Task instructions: Could you transcribe every record below exactly, leaving out the pictures?

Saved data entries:

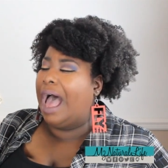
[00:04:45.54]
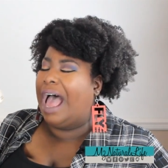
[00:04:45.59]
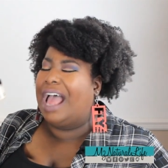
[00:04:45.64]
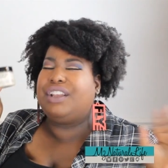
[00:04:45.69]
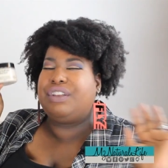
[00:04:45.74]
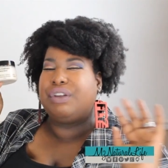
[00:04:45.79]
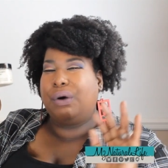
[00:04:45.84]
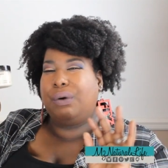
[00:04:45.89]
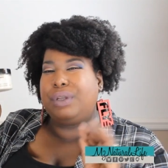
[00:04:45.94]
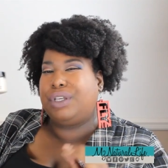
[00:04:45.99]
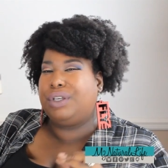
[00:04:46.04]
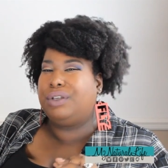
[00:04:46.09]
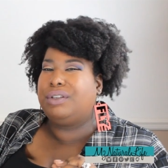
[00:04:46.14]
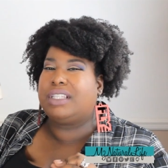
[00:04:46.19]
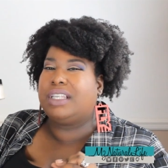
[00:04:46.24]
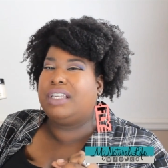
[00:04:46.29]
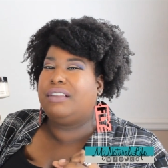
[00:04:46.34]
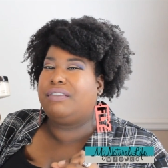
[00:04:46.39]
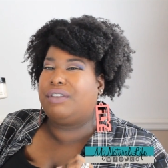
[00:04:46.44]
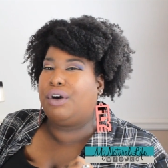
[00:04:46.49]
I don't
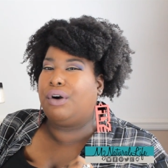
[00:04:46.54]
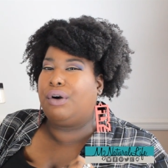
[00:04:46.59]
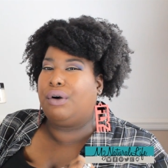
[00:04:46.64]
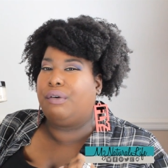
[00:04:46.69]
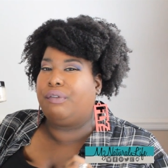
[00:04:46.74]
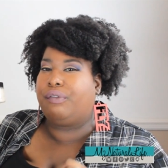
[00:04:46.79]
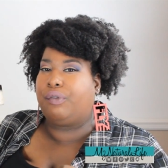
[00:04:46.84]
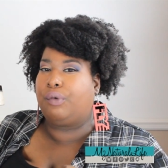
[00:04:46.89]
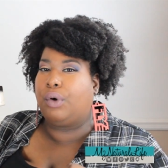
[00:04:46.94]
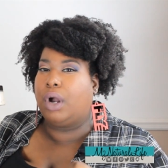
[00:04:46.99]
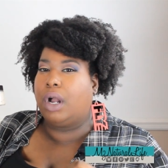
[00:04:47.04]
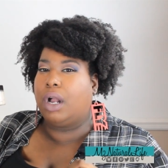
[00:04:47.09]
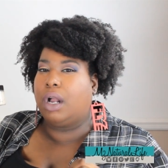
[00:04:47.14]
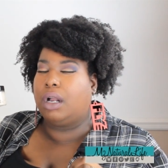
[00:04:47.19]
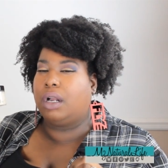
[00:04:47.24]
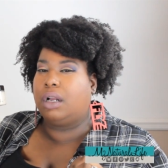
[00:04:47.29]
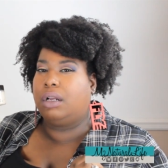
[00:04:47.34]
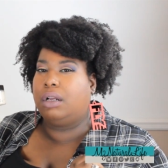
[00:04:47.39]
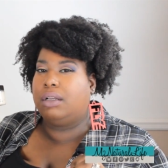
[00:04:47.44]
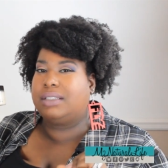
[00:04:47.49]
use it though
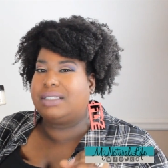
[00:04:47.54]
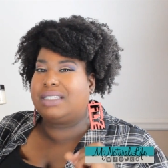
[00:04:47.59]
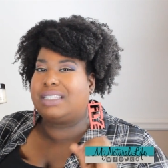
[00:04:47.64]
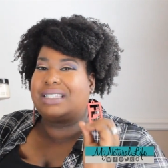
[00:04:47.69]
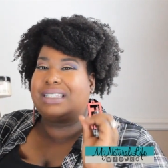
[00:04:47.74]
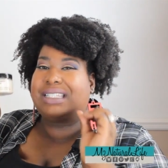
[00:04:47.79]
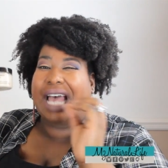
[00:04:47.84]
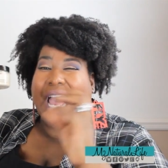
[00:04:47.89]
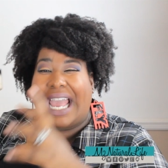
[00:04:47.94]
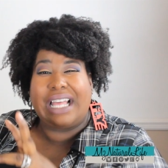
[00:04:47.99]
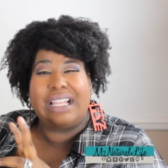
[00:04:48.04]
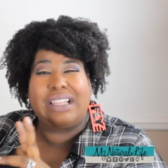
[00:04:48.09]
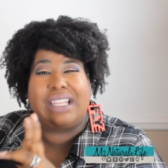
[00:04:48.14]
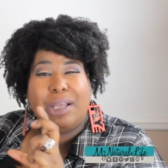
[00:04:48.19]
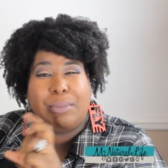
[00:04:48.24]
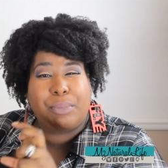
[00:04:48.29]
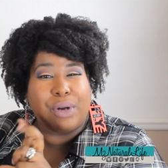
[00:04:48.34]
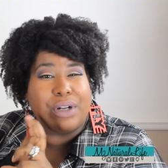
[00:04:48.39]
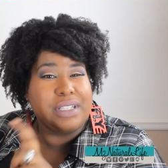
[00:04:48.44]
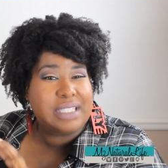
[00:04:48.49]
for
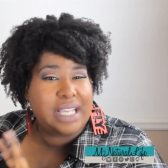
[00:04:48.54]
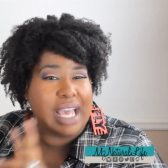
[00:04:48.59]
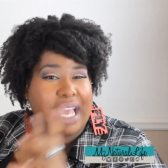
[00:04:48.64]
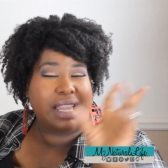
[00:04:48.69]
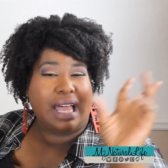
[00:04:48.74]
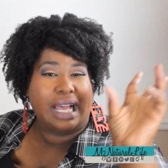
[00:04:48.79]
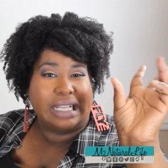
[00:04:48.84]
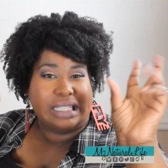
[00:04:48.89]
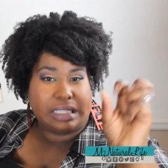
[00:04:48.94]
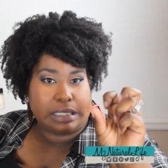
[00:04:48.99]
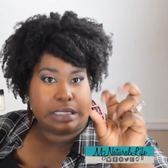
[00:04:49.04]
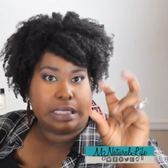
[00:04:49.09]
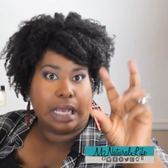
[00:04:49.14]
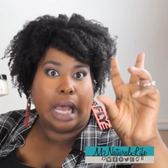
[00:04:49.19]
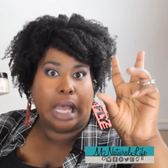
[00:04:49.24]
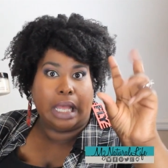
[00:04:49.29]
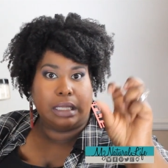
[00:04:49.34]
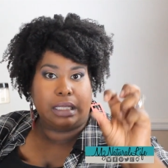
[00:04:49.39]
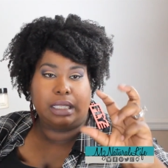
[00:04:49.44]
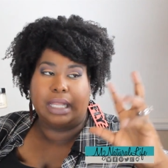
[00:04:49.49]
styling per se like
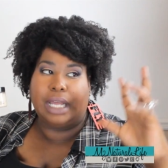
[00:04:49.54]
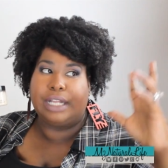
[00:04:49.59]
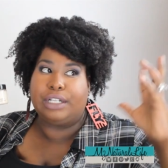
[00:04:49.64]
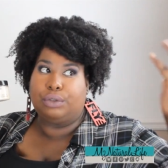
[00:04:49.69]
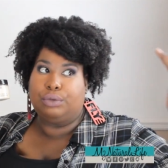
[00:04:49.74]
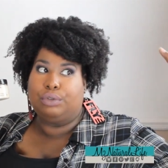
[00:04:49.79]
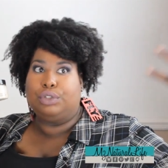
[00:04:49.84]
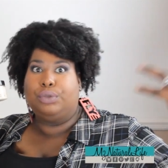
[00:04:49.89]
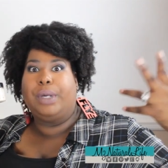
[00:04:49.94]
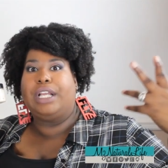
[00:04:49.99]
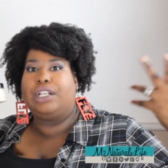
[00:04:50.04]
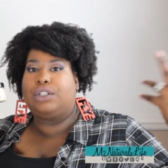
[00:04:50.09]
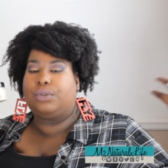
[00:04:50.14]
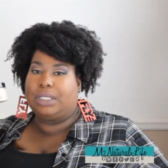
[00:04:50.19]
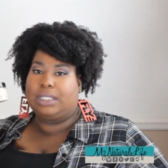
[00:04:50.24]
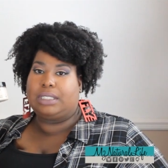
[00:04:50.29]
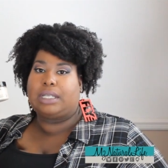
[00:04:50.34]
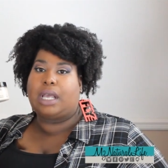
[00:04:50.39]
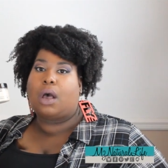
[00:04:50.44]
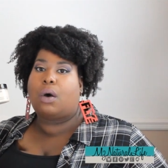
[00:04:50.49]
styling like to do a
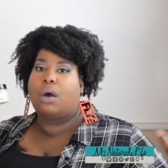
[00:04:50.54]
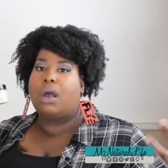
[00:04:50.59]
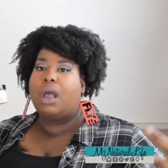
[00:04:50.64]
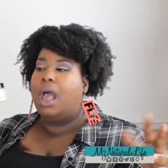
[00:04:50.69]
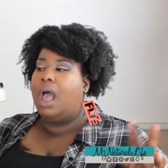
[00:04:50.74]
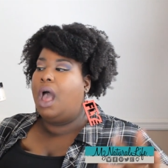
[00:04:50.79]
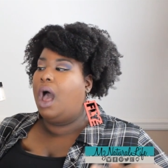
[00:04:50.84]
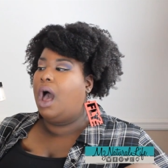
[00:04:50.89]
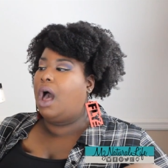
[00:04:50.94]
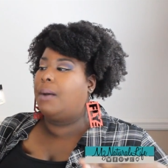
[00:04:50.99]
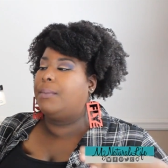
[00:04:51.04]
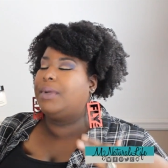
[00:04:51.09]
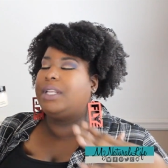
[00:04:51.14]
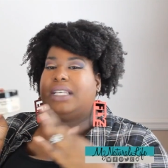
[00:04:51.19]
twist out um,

Written solution:
[00:04:45.54]
[00:04:45.59]
[00:04:45.64]
[00:04:45.69]
[00:04:45.74]
[00:04:45.79]
[00:04:45.84]
[00:04:45.89]
[00:04:45.94]
[00:04:45.99]
[00:04:46.04]
[00:04:46.09]
[00:04:46.14]
[00:04:46.19]
[00:04:46.24]
[00:04:46.29]
[00:04:46.34]
[00:04:46.39]
[00:04:46.44]
[00:04:46.49]
I don't
[00:04:46.54]
[00:04:46.59]
[00:04:46.64]
[00:04:46.69]
[00:04:46.74]
[00:04:46.79]
[00:04:46.84]
[00:04:46.89]
[00:04:46.94]
[00:04:46.99]
[00:04:47.04]
[00:04:47.09]
[00:04:47.14]
[00:04:47.19]
[00:04:47.24]
[00:04:47.29]
[00:04:47.34]
[00:04:47.39]
[00:04:47.44]
[00:04:47.49]
use it though
[00:04:47.54]
[00:04:47.59]
[00:04:47.64]
[00:04:47.69]
[00:04:47.74]
[00:04:47.79]
[00:04:47.84]
[00:04:47.89]
[00:04:47.94]
[00:04:47.99]
[00:04:48.04]
[00:04:48.09]
[00:04:48.14]
[00:04:48.19]
[00:04:48.24]
[00:04:48.29]
[00:04:48.34]
[00:04:48.39]
[00:04:48.44]
[00:04:48.49]
for
[00:04:48.54]
[00:04:48.59]
[00:04:48.64]
[00:04:48.69]
[00:04:48.74]
[00:04:48.79]
[00:04:48.84]
[00:04:48.89]
[00:04:48.94]
[00:04:48.99]
[00:04:49.04]
[00:04:49.09]
[00:04:49.14]
[00:04:49.19]
[00:04:49.24]
[00:04:49.29]
[00:04:49.34]
[00:04:49.39]
[00:04:49.44]
[00:04:49.49]
styling per se like
[00:04:49.54]
[00:04:49.59]
[00:04:49.64]
[00:04:49.69]
[00:04:49.74]
[00:04:49.79]
[00:04:49.84]
[00:04:49.89]
[00:04:49.94]
[00:04:49.99]
[00:04:50.04]
[00:04:50.09]
[00:04:50.14]
[00:04:50.19]
[00:04:50.24]
[00:04:50.29]
[00:04:50.34]
[00:04:50.39]
[00:04:50.44]
[00:04:50.49]
styling like to do a
[00:04:50.54]
[00:04:50.59]
[00:04:50.64]
[00:04:50.69]
[00:04:50.74]
[00:04:50.79]
[00:04:50.84]
[00:04:50.89]
[00:04:50.94]
[00:04:50.99]
[00:04:51.04]
[00:04:51.09]
[00:04:51.14]
[00:04:51.19]
twist out um,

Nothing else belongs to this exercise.